The Mylapore temple somehow survived the usual attention paid to temples by foreigners; indeed, an old Nawab of Arcot donated land to the present Kapalishwar temple for a water tank because a temple is incomplete without a dedicated source of water, ‘temple, tank, town’ being a traditional plan for settlements.

Sriram V told us of another unusual foreign contribution on the heritage walk he led recently during the Mylapore Brahmotsavam. We gathered at 6 am at Kapalishwar’s door to see the day’s magnificent, peaceful and orderly Adhikara Nandi procession.

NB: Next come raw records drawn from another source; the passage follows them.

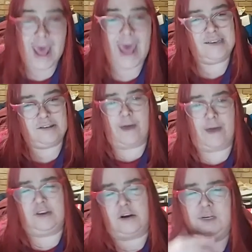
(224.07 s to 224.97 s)
And so that
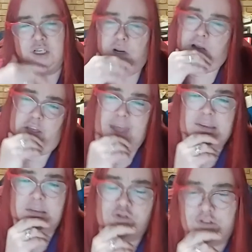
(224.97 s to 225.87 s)
was our original, oh,
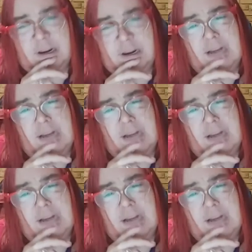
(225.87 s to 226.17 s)
that's interesting.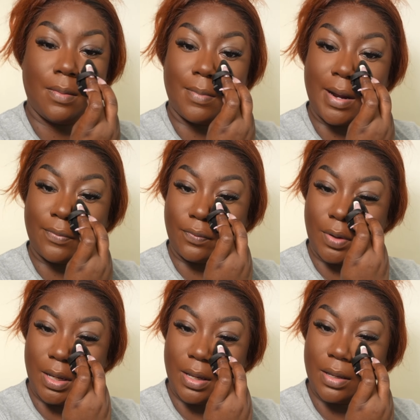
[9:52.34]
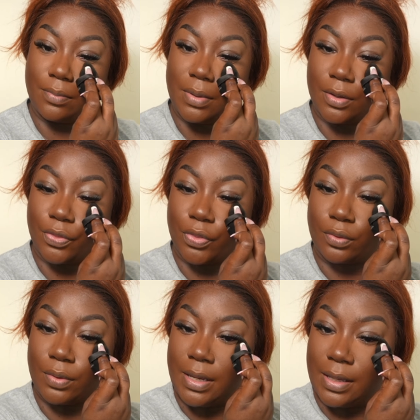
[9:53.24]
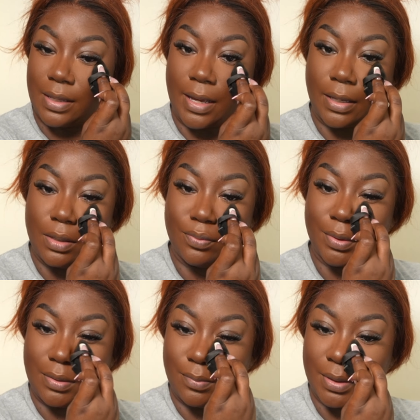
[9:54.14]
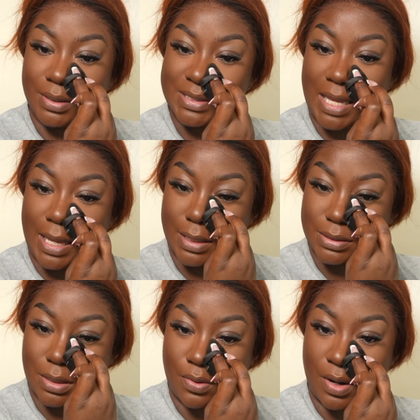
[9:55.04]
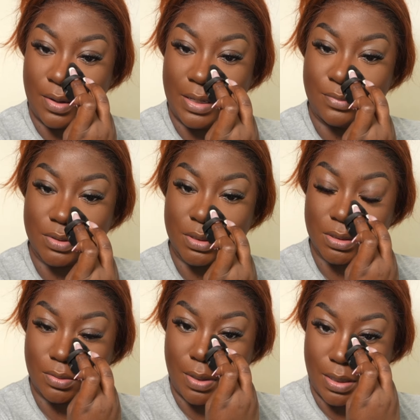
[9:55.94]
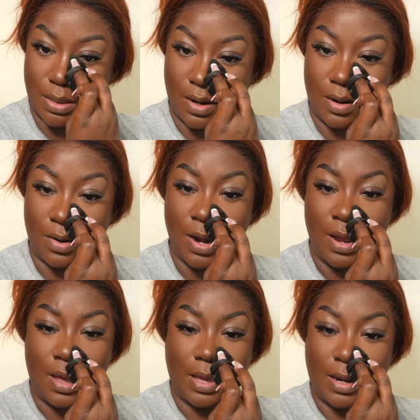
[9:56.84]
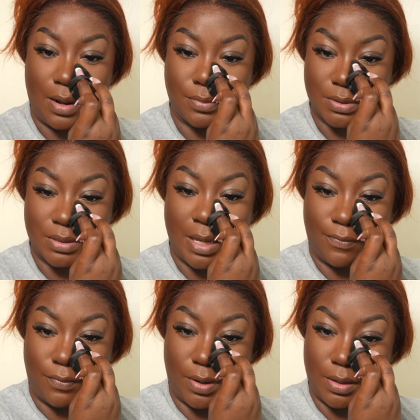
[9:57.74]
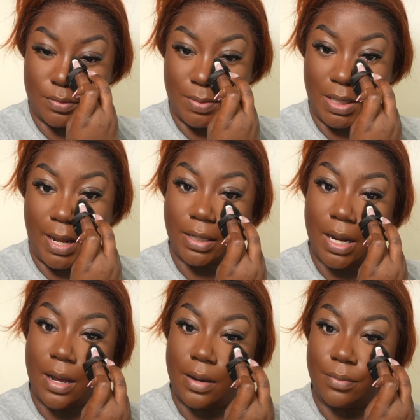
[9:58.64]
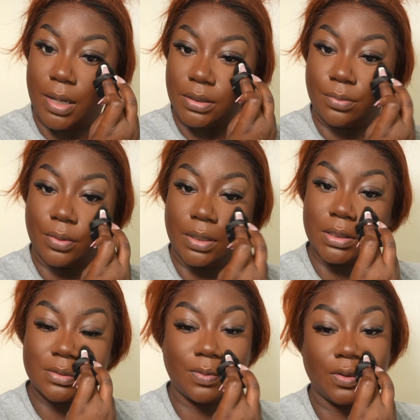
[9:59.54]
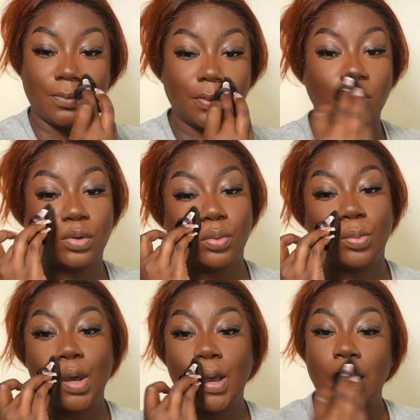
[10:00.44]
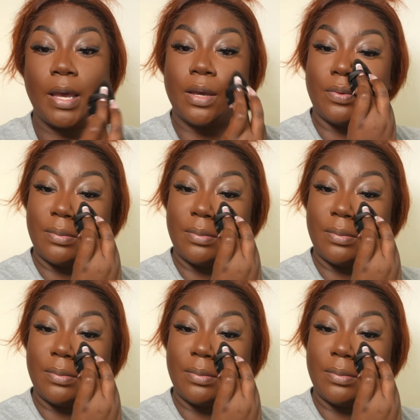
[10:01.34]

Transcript: my friend being threatened. Like he wouldn't even put his hands on her. He was just threatening her. And I was that friend and would be like, nah, I'm about to bring this pum pum and we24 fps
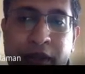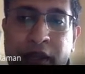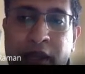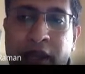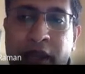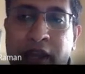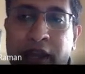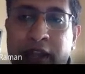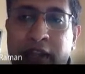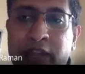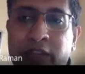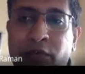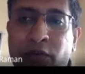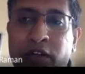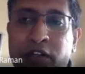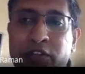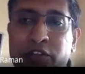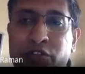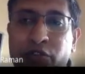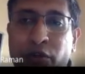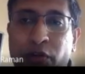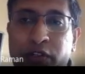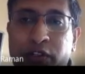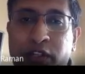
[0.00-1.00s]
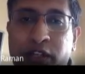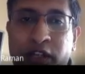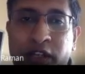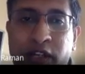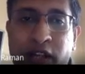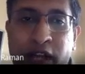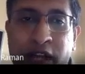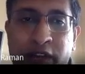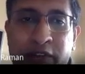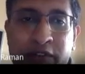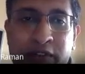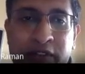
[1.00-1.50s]
And this is what is shown here.
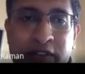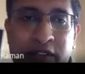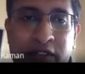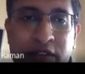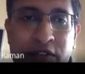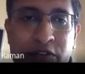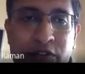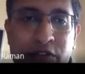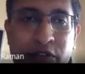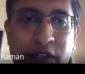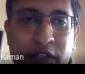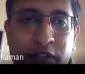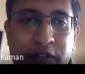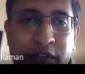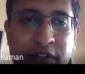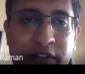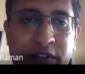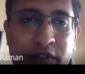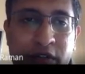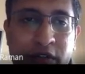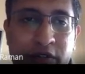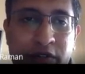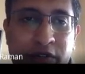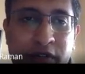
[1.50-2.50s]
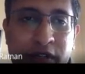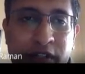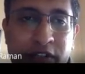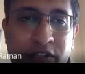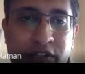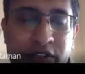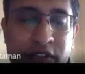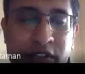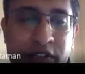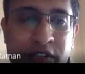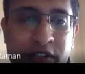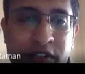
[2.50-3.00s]
I've shown device
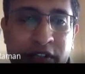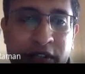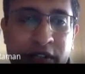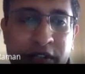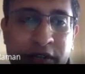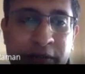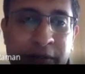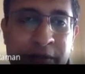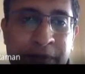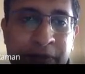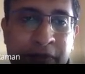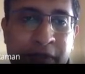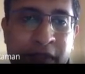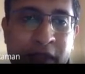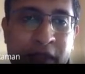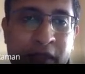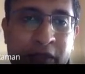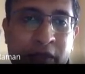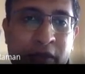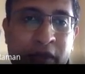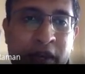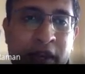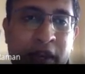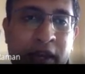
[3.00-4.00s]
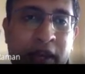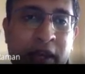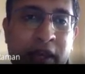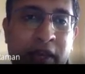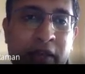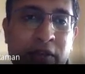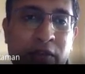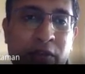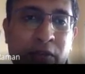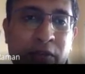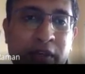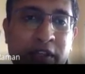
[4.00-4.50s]
configuration here,
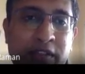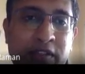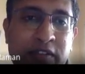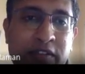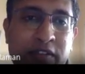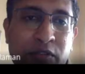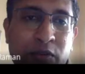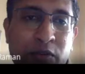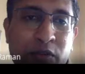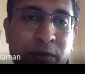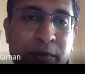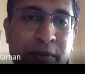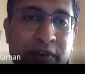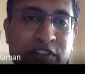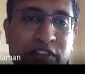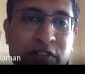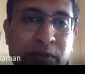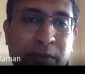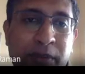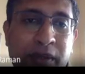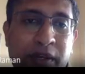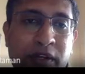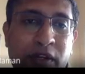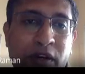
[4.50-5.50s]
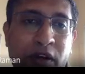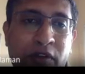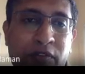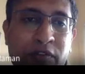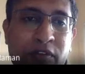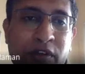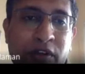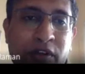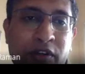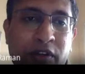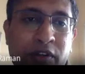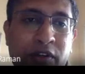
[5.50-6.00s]
where you can essentially do a measurement of
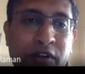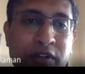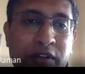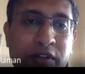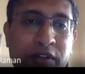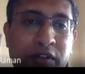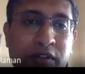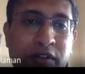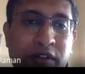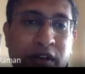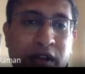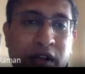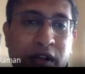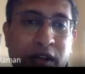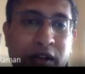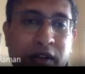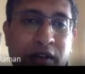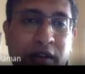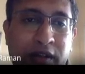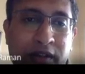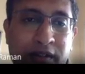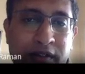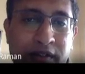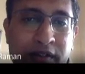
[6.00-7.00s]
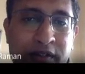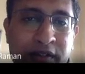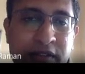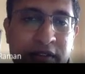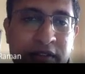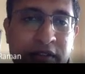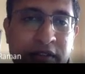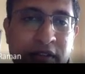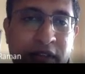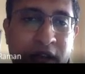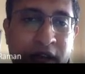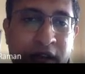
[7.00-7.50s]
your
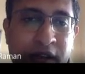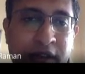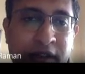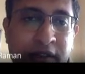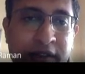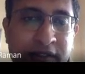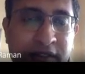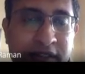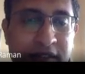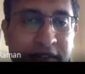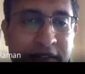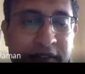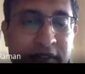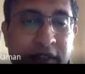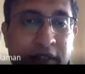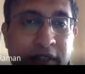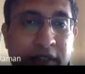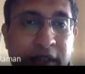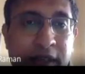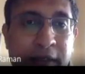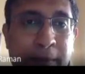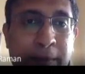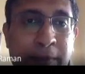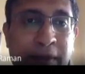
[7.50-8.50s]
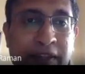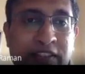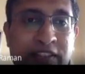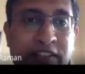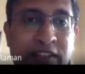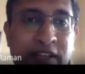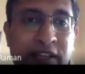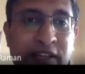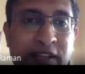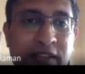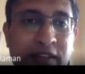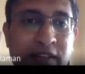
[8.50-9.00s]
resistance RXX by
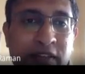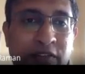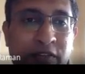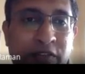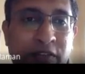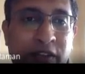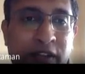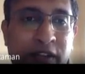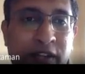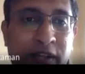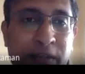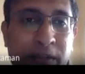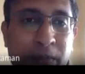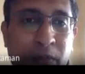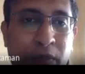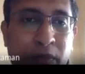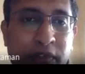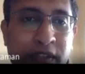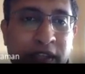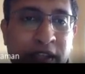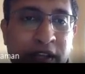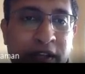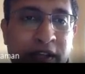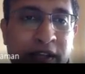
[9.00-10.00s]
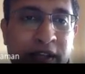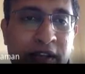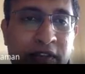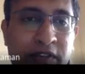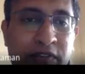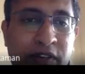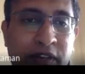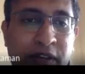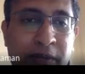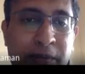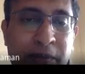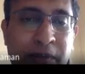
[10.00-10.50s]
changing the field in both theta
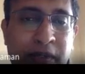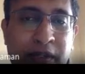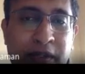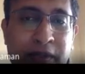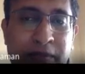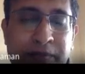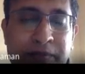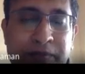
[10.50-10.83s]
and phi plane.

I cannot properly describe the joy of witnessing that beautiful living tradition, or the mannerly, gentle crowd, or the good energy of local residents who drew kolams and did harati in welcome along the route, or the melodious singing of Thevaram, the ancient Shaiva litanies, inside the temple.

A family that lived by the temple tank was known to have performed annadanam or ‘food seva’ for pilgrims during Brahmotsavam since the mid-19th century.

But why were temple ropes and pandal poles along the procession’s route wrapped in red and white cloth, the colours of the Union Jack? Sriram V told us that for centuries, the temple chariot used to be pulled by ‘left’ and ‘right’ groups during Brahmotsavam. The left group wrapped its ropes in white cloth and the right group used cloth of many colours. However, they quarrelled so violently in the 19th century that the East India Company, which ruled the land then, had to intervene. Colours from the Union Jack were accepted for good and Kapalishwar’s chariot did the rounds under British rule with the flag of St George and the dragon flying above in protection.

Surely the moral, if any, of this extraordinary story is that every so-called spiritual conflict has a practical solution. After all, the enigmatic smiles of the deities are meant to be a reminder that the Eternal God is far above human conflicts and quarrels.